Moreover, US expectations for an American-style remaking of China rose sharply during Deng Xiaoping's bold experiments with market reform and social opening in the 1980s - only to be quashed by the military crackdown at Tiananmen. The blow to American hopes from China's hard-line resurgence was all the stronger, coming as communist governments were collapsing throughout the Soviet bloc.

For many Americans, images from the Tiananmen protests - the giant "goddess of democracy" floating above a sea of protesters, the white-shirted Beijing man blocking a chain of tanks - became symbols of China itself.

Indeed, Tiananmen Square became one of the news events of the decade. It attracted the full attention of nearly half of all Americans, among the biggest audience ever for a foreign-based story, surpassed only by interest in the fall of the Berlin Wall.

"Tiananmen Square remains the defining moment in US opinion about China," according to a study by Andrew Kohut of the Pew Research Center for the People and the Press.

"It is the one piece of news that the American public has absorbed about China, and it reinforces [the view] that China is not democratic," he says.

Nine years later, political repression remains serious in China. Human rights groups say thousands of political prisoners are behind bars, including dissidents, labor activists, Tibetan nationalists, and members of underground religious groups.

In an effort to sanitize Beijing before Clinton's visit, for example, police have recently detained or ordered silent well-known dissidents in the capital and blocked out-of-town activists from the city, human rights groups report. Also, Beijing's leaders continue to reject demands that they reverse the official verdict labeling the 1989 protests a "counterrevolutionary rebellion." They refuse to consider amnesty for those jailed in its wake or to apologize to the families of those killed.
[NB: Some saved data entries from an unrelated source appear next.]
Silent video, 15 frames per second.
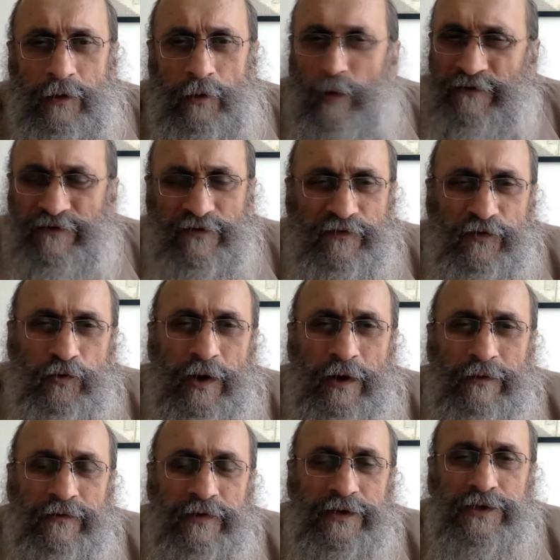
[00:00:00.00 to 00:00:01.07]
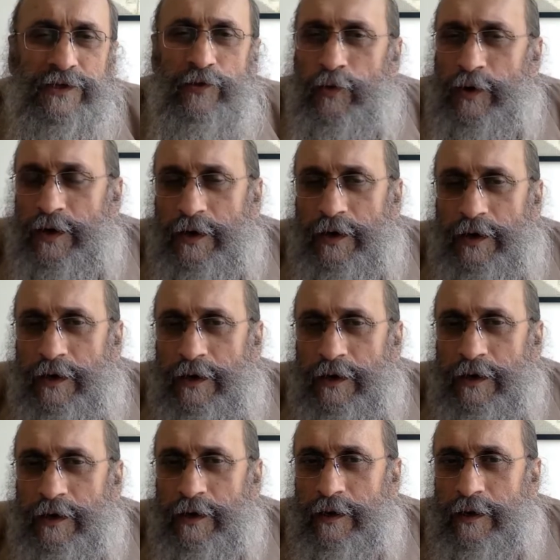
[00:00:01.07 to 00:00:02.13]
one of the few countries in the world
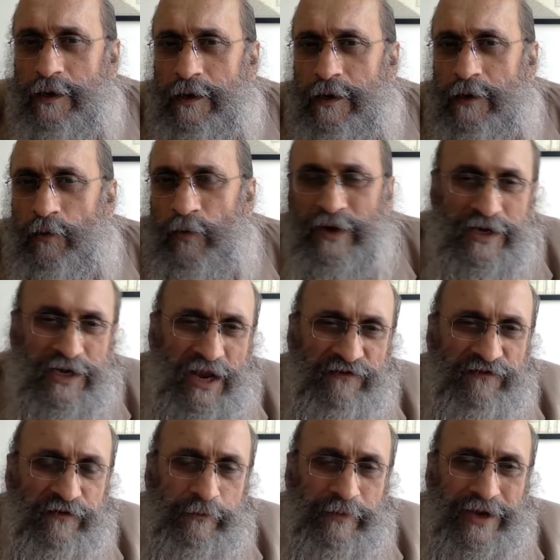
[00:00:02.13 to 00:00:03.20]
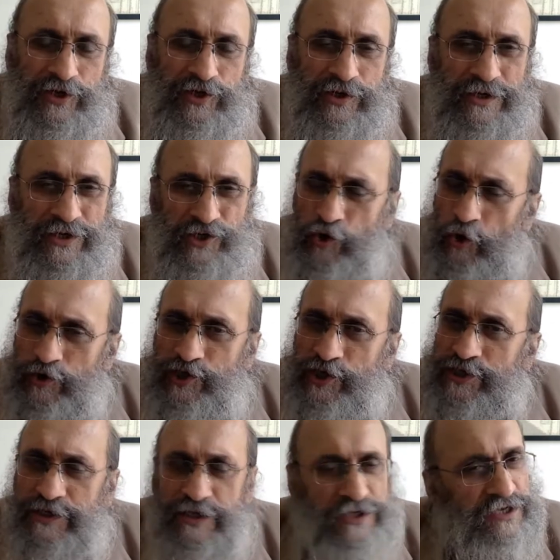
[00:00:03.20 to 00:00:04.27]
where defamation is not
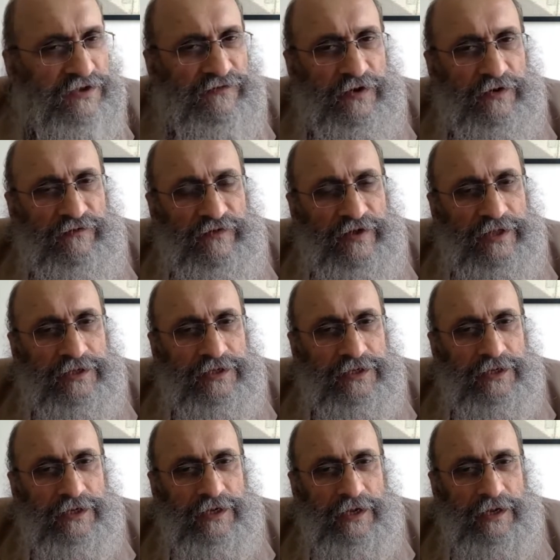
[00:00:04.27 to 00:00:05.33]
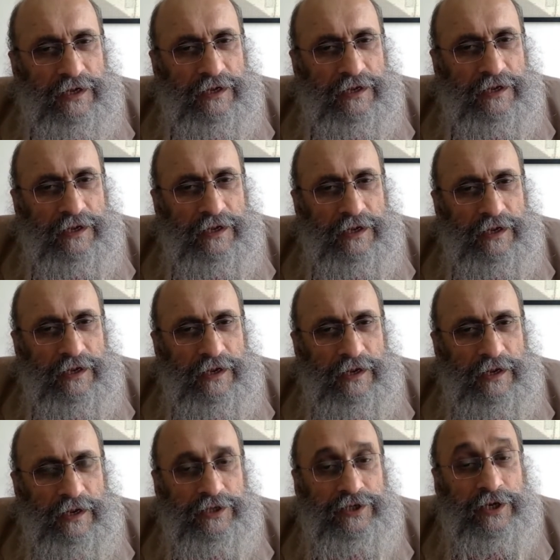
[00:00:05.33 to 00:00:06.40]
just a civil offense,
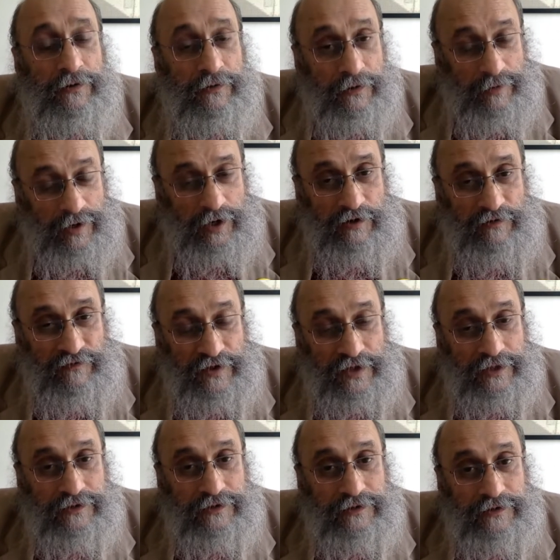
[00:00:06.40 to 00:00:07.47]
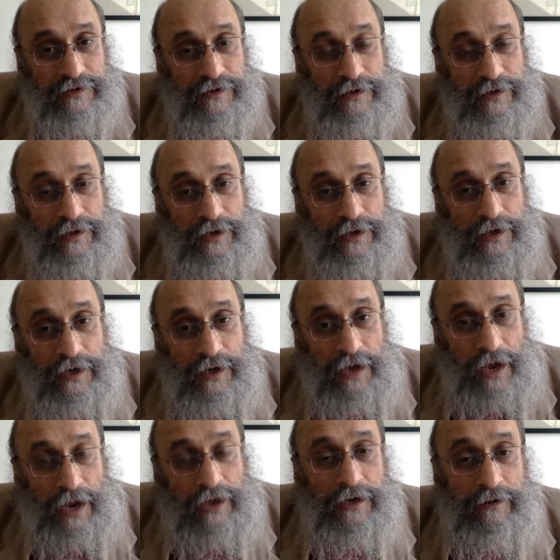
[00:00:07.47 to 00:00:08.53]
it's a criminal offense?
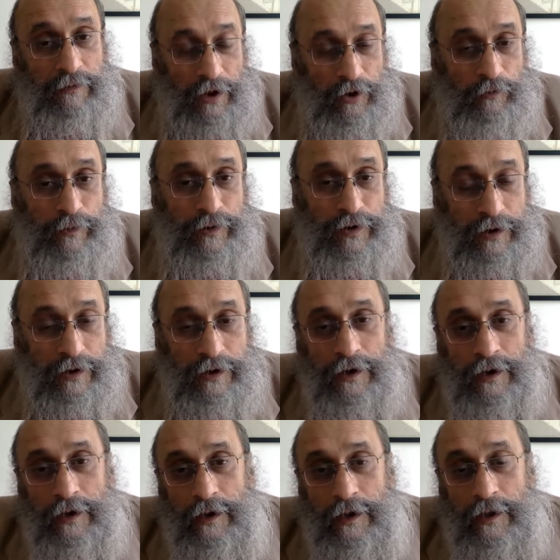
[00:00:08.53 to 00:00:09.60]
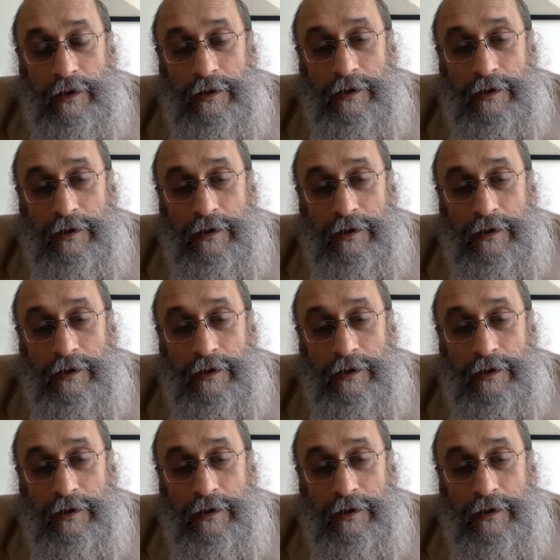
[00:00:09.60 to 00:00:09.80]
And in my opinion,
Nevertheless, experts stress that China has also experienced broad forces for progressive change - powerful forces such as private enterprise and social liberalization unleashed by the 1980s reforms that in many ways propelled the pro-democracy movement and have revived and even accelerated in its wake.

Yet most Americans, by focusing on Tiananmen, have failed to pay attention to these positive trends, experts say. Despite widespread evidence to the contrary, for example, the majority of Americans don't believe that China is moving toward a more free-market economic system or expanding the range of social freedoms enjoyed by its citizens, according to a recent Gallup poll.

"China is more than Tiananmen, and this relationship can't be put inside that box," says Richard Haass, director of foreign policy studies at The Brookings Institution in Washington.

In China, therefore, Clinton faces a challenge. He must address the dissatisfaction Americans feel toward the Communist regime, while emphasizing the need to support cooperation that could promote progress in human rights and political pluralism. With this in mind, Clinton is expected to raise forcefully China's human rights record during a speech at Beijing University and in other statements.

HE will attend a Protestant church on Sunday. He has not ruled out meeting with dissidents or other gestures related to Tiananmen, although China's government strongly discourages such actions.

"If he gives a good strong speech about China being on the wrong side of history, he will get credit," says Douglas Paal, president of the Asia Pacific Policy Center and a former China expert on the National Security Council.

In meetings with Chinese leaders, the president is expected to press for the release of more political prisoners, wider religious freedom, and steps to increase the international monitoring and nongovernmental dialogue on human rights in China. He is likely to announce further US-China legal exchanges aimed at reforming the Chinese justice system, training lawyers, and advancing the rule of law.

Moreover, in an effort to demonstrate to Americans the vitality and promise of China's ongoing reforms, Clinton will meet with elected village leaders in the ancient capital of Xian, hold a forum with young entrepreneurs in Shanghai, and visit with China's new class of homeowners.